ASSIGNMENT = For the string "Transcript", find every matching line in the records and copy it.

DATA FOR THE TASK =
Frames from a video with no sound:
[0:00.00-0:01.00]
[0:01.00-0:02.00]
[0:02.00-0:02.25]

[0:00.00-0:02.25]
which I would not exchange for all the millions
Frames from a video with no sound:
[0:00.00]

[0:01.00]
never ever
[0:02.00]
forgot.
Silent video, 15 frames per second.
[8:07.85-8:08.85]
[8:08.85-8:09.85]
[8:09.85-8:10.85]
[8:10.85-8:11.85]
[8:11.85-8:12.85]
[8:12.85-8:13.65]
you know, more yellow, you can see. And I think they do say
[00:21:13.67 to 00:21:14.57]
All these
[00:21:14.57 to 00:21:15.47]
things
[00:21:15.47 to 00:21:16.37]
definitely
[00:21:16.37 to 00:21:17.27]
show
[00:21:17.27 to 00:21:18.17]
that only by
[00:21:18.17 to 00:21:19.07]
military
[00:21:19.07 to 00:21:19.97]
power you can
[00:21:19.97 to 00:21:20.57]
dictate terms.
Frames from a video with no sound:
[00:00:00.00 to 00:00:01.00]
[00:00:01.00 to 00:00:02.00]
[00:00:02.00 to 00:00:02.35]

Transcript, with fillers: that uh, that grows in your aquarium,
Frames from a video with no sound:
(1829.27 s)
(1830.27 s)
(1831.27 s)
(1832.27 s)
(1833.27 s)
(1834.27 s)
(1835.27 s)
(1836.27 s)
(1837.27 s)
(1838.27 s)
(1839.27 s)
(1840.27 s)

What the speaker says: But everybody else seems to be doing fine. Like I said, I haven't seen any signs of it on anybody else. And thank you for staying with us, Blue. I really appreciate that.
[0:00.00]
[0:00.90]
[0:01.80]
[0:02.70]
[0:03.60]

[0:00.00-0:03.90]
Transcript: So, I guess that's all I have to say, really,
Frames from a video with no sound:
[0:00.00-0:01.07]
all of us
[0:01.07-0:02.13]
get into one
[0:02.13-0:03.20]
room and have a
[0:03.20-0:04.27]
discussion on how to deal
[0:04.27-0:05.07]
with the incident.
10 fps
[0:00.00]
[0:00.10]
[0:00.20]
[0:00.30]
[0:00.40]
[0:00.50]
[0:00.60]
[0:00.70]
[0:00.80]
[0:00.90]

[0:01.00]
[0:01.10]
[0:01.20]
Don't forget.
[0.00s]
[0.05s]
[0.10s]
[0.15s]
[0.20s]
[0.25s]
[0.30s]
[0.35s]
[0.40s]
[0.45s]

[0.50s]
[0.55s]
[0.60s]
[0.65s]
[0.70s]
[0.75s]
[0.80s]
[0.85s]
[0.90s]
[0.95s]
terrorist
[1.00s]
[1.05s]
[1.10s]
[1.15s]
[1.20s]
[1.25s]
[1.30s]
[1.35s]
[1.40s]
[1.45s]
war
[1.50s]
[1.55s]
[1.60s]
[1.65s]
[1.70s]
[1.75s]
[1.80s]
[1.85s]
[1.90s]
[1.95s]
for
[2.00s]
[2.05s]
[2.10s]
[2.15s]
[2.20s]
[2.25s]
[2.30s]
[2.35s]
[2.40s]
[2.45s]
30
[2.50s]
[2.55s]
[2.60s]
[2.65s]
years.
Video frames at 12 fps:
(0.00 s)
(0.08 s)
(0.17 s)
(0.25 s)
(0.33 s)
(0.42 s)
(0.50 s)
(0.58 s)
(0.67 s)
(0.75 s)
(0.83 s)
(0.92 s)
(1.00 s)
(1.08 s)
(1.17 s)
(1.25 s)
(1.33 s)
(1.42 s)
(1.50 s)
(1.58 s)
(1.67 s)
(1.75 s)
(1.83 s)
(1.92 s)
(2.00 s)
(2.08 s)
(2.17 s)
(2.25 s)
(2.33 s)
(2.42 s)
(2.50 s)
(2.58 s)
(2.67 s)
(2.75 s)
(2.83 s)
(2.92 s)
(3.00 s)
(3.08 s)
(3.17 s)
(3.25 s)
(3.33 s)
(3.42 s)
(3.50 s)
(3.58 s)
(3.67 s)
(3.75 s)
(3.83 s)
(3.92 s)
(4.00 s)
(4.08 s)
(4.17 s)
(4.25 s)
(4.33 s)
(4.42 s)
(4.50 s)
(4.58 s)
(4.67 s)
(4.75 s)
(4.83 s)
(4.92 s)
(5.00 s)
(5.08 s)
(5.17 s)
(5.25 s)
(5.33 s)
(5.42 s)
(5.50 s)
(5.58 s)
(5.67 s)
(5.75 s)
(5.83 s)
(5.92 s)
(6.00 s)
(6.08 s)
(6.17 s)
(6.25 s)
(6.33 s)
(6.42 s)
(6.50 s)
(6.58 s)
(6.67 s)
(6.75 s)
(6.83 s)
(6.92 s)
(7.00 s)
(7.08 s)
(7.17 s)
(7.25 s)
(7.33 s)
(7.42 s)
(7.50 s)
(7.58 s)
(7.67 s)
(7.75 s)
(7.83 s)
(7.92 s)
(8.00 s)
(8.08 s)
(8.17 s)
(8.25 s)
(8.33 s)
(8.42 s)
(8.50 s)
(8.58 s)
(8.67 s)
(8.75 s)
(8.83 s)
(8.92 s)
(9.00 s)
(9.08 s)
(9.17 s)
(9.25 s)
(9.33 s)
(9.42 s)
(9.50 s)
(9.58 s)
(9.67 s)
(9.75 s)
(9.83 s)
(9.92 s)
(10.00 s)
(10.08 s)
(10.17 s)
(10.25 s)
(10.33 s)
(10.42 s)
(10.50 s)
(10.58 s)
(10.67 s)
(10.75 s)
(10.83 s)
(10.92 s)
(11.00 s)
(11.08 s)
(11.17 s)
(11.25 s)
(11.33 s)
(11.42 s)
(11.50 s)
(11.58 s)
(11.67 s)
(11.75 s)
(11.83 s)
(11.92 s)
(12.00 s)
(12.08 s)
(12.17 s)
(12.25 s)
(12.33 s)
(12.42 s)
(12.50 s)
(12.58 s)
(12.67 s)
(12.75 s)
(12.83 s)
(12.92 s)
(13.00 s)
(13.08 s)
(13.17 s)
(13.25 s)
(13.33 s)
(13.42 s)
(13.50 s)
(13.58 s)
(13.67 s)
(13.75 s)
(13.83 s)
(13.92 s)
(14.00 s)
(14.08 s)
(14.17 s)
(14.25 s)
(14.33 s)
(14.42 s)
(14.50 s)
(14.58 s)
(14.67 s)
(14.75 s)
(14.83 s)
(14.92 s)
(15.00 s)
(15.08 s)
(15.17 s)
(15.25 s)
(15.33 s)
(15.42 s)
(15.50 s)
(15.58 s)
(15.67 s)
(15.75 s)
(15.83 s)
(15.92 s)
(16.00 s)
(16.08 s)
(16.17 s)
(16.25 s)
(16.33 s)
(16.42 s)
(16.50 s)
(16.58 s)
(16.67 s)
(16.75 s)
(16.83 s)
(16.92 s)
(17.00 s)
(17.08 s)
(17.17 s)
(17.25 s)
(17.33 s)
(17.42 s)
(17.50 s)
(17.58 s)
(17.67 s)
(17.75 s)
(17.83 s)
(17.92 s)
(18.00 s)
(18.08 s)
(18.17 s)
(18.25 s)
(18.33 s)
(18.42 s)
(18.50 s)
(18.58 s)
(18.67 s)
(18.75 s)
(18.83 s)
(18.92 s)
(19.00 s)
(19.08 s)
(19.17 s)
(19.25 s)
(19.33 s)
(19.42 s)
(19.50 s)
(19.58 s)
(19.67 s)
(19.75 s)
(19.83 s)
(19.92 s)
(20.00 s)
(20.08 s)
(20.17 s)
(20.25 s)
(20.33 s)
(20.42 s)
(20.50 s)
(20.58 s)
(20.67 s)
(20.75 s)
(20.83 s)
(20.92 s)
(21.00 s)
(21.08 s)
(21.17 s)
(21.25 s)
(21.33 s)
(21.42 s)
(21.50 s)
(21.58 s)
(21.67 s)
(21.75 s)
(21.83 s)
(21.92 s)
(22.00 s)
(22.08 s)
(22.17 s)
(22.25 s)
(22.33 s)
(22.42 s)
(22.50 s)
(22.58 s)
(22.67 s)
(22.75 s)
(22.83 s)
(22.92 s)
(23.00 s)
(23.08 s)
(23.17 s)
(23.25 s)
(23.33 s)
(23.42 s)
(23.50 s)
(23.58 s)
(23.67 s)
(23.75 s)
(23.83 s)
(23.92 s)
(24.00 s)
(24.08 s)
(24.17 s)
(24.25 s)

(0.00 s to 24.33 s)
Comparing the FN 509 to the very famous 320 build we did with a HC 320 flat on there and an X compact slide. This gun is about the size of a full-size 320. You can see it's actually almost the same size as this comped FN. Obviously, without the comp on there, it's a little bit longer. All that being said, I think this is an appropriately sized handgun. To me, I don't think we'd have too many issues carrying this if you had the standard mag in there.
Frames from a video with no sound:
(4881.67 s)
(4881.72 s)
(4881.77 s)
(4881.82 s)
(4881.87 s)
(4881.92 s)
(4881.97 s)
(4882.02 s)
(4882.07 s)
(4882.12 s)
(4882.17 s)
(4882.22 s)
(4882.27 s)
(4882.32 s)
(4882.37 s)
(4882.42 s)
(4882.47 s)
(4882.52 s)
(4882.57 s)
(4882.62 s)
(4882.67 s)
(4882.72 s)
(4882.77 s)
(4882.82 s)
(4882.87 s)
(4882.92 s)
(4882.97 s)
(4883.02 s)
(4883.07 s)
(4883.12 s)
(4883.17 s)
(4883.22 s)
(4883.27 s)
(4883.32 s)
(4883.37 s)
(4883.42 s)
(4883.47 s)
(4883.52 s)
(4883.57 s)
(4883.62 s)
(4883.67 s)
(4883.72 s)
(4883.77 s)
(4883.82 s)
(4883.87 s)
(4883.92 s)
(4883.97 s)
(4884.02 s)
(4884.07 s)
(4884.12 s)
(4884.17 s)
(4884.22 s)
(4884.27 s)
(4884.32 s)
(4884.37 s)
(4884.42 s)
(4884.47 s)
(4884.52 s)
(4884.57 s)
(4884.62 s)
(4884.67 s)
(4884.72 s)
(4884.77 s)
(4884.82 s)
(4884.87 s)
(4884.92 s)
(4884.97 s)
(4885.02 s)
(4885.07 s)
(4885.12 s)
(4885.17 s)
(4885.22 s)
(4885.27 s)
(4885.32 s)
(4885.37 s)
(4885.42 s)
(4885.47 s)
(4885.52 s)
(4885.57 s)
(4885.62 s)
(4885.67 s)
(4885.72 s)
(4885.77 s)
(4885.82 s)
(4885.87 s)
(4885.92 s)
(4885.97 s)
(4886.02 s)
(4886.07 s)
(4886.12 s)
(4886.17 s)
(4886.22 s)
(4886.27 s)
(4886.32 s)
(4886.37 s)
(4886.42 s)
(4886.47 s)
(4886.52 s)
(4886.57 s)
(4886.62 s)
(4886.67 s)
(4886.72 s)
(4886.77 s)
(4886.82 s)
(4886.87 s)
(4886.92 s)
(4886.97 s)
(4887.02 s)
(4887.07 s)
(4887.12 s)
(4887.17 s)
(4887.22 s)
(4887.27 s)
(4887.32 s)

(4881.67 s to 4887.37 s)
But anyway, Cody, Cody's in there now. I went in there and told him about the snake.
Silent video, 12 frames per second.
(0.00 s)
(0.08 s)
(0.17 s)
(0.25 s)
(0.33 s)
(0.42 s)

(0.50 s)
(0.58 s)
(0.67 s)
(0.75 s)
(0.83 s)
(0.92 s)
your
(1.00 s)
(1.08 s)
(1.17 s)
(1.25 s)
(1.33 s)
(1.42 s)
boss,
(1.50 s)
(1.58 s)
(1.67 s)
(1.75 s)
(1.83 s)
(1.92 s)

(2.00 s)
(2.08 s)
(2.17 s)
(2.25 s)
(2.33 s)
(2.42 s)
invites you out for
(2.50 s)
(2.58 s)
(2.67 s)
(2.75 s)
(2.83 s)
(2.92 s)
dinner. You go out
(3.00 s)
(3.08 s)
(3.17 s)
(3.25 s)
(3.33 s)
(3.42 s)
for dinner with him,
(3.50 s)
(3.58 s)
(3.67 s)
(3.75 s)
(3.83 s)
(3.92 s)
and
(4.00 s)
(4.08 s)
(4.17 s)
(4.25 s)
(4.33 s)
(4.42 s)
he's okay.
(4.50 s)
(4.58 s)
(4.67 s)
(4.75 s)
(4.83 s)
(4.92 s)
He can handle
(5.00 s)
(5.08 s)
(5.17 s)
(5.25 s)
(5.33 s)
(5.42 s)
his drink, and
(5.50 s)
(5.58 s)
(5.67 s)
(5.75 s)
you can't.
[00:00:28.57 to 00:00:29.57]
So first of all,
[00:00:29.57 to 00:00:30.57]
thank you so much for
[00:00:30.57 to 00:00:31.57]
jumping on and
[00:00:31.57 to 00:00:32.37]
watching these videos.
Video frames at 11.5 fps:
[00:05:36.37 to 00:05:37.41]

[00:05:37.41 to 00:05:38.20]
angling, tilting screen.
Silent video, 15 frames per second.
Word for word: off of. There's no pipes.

RESPONSE FOR THIS EXERCISE =
Transcript, with fillers: that uh, that grows in your aquarium,
Transcript: So, I guess that's all I have to say, really,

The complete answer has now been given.